Настроение было до того паршивое, что хотелось забиться куда-нибудь в щель — только бы не трогали. К счастью, за столом нас посадили рядом с ребятами из ЦК комсомола — им в отличие от старших товарищей молодой организм позволял и хорошенько выпить, и закусить страшно вредным для здоровья жареным поросенком. С ними мы и подняли тосты — за родителей, жен, детей, друзей и даже, кажется, «за мир во всем мире».
Перед возвращением в Москву в три часа ночи заглянули в барвихинский буфет, где за копейки купили по блоку импортных сигарет и бутылке французского коньяка. Привезли трофеи в «Варшаву», где нас за скромно накрытым в одном из номеров столиком ждали жены».
Две похожие истории произошли позже. Отца и Витю, который уже был очень болен, пригласили в Колонный зал Дома Союзов — на первое мероприятие, устроенное Ельциным в ранге президента. Миниатюру «На складе», где рядовой гражданин оказывается в распределителе «для своих» и едва не сходит с ума от изобилия, играли под шелест бумажных страниц — Борис Николаевич, сидя в ложе, читал газету. Остальная публика застыла в мрачном молчании — ведь камни-то летели в их огород.
Спустя несколько лет, уже без Вити, отца позвали в Кремль для участия в новогоднем концерте перед Ельциным, правительством и депутатами. Обнаружив, что зрители, разделившись на кучки и в полный голос ведя разговоры, стоят к сцене спиной, он поздравил всех с Новым годом и ушел. И никакая сила не смогла бы заставить его вернуться, как, впрочем, и в будущем — дать согласие на участие в подобных мероприятиях.
Я уже говорил о необыкновенном чутье, благодаря которому отец мгновенно считывал, хороший ты человек или так себе, с червоточиной. Так же быстро он понимал, талант перед ним или посредственность. Причем это касалось не только жанра, в котором выступал, но и всех ипостасей актерской профессии. Вот он смотрит фильм по телевизору и на первом же эпизоде раздает всем сестрам по серьгам: «талант», «не без способностей», «бездарь», «опять бездарь»... И всегда его оценки оказывались точными.
С детских лет помню, едва на экране появлялась Пугачева, папа расцветал улыбкой: «Какая все-таки Алка молодец! Талантище! А ведь начинала у нас с Витей на разогреве...»
Такой факт в биографии Примадонны действительно был — Алла Борисовна сама любит о нем рассказывать.
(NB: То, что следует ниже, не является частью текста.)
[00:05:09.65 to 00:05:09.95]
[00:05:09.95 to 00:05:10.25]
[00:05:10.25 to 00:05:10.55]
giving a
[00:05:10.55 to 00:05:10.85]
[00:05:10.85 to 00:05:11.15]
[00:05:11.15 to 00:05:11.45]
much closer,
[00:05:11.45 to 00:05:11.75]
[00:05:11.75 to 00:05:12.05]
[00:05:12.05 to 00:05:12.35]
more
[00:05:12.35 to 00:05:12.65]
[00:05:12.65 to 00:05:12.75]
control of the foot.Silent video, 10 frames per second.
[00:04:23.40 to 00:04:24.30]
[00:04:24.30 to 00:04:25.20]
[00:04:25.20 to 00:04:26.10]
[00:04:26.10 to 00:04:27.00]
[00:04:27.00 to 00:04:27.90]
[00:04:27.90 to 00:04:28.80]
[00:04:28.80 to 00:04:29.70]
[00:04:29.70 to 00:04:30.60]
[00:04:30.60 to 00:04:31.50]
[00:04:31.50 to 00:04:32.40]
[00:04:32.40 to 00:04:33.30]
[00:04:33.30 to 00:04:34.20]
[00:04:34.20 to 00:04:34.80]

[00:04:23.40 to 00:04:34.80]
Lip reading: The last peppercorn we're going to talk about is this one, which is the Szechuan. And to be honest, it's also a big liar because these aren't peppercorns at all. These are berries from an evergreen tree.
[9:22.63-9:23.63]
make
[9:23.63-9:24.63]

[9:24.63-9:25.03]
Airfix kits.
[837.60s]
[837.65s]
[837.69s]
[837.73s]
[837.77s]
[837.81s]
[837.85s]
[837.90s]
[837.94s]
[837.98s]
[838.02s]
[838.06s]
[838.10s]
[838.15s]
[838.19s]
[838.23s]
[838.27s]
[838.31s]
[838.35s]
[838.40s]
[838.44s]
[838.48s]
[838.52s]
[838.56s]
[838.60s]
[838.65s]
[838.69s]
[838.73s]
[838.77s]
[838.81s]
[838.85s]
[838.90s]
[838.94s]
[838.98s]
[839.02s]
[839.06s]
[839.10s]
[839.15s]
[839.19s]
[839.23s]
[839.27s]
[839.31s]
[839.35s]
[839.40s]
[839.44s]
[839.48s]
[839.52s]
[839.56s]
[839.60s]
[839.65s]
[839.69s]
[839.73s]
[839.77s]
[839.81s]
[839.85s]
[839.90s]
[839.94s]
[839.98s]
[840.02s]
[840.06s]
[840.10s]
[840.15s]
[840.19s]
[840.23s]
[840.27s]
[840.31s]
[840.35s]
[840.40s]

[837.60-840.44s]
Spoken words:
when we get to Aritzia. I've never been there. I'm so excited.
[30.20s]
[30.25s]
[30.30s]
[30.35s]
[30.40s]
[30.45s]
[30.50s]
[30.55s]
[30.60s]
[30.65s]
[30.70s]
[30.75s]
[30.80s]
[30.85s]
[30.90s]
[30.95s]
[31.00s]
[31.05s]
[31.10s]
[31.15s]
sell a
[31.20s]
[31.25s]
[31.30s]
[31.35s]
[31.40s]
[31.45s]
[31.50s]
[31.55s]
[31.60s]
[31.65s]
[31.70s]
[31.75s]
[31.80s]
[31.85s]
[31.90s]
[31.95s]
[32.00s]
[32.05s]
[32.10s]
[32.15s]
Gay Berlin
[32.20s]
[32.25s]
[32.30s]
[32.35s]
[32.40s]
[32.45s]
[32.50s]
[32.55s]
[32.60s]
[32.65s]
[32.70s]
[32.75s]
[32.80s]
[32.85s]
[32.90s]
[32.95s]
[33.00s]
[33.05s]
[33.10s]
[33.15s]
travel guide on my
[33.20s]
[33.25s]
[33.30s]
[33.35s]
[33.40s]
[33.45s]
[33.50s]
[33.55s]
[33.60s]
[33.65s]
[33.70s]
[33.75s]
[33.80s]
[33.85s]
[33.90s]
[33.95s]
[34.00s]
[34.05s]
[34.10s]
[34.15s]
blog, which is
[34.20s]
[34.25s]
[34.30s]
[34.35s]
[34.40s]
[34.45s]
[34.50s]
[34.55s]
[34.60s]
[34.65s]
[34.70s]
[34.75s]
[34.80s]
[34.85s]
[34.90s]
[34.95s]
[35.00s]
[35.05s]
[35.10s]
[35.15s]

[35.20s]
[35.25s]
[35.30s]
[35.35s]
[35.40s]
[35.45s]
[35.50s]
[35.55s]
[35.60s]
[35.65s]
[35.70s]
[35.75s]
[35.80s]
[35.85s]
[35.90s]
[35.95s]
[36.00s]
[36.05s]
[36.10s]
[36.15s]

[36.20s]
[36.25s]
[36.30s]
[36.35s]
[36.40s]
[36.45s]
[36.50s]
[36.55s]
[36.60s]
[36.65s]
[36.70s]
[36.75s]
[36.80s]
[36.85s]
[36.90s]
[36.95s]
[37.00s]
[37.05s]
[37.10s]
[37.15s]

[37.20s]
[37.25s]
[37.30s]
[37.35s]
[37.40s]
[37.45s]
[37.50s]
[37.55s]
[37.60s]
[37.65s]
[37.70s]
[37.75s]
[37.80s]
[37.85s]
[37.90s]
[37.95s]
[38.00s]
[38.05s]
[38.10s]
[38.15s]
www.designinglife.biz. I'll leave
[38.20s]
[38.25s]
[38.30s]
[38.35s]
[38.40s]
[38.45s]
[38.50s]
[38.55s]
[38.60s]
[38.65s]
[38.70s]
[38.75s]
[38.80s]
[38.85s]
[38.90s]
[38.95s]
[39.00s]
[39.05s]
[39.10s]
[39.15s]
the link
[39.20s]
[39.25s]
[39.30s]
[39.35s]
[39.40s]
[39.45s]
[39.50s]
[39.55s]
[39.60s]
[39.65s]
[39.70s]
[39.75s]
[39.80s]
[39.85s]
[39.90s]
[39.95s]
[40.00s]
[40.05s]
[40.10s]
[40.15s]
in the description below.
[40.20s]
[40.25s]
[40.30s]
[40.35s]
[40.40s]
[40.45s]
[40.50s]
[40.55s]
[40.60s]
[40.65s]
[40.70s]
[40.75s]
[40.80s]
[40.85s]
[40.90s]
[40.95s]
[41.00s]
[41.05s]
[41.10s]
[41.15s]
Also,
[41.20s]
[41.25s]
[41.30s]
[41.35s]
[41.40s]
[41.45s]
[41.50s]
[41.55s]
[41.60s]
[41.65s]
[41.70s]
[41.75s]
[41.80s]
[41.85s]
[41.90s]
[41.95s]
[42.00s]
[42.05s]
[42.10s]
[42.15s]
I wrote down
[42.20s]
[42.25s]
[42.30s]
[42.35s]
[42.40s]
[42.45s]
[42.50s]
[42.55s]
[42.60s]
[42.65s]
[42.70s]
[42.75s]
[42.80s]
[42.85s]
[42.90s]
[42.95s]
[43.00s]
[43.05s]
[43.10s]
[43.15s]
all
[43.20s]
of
В начале семидесятых годов дуэт Карцев — Ильченко пользовался сумасшедшей популярностью, и когда в Ждановском, ныне Таганском парке вывешивали их афишу, зал перед летней эстрадой набивался под завязку, да еще и вокруг собиралась толпа. Папа и Витя выступали во втором отделении, а от участия в первом отказывались все более или менее известные исполнители. Пришедшая на «Раков» и «Аваса» публика, не желая ни песен, ни танцев, кричала с мест: «Баста! Карцева и Ильченко давай!» или расползалась по окрестностям — перекурить, выпить пивка.
«И тогда позвали группу «Веселые ребята», которой руководил Юлик Слободкин, а я была солисткой, — рассказывала Пугачева на одной из посвященных отцу телепередач. — Нас в ту пору никто не знал, и администраторы решили: «Таким за счастье будет выступить». Выходим на сцену — и публика начинает потихоньку утекать. Тут я впервые показала характер, громко скомандовав: «Назад! Сесть всем на место!» Народ в недоумении — что это такое было? — стал возвращаться. Мы продержались на сцене минут тридцать пять — и это, скажу вам, было достижением, потому что любовь к артистам, которые выйдут во втором отделении, перечеркивала все!»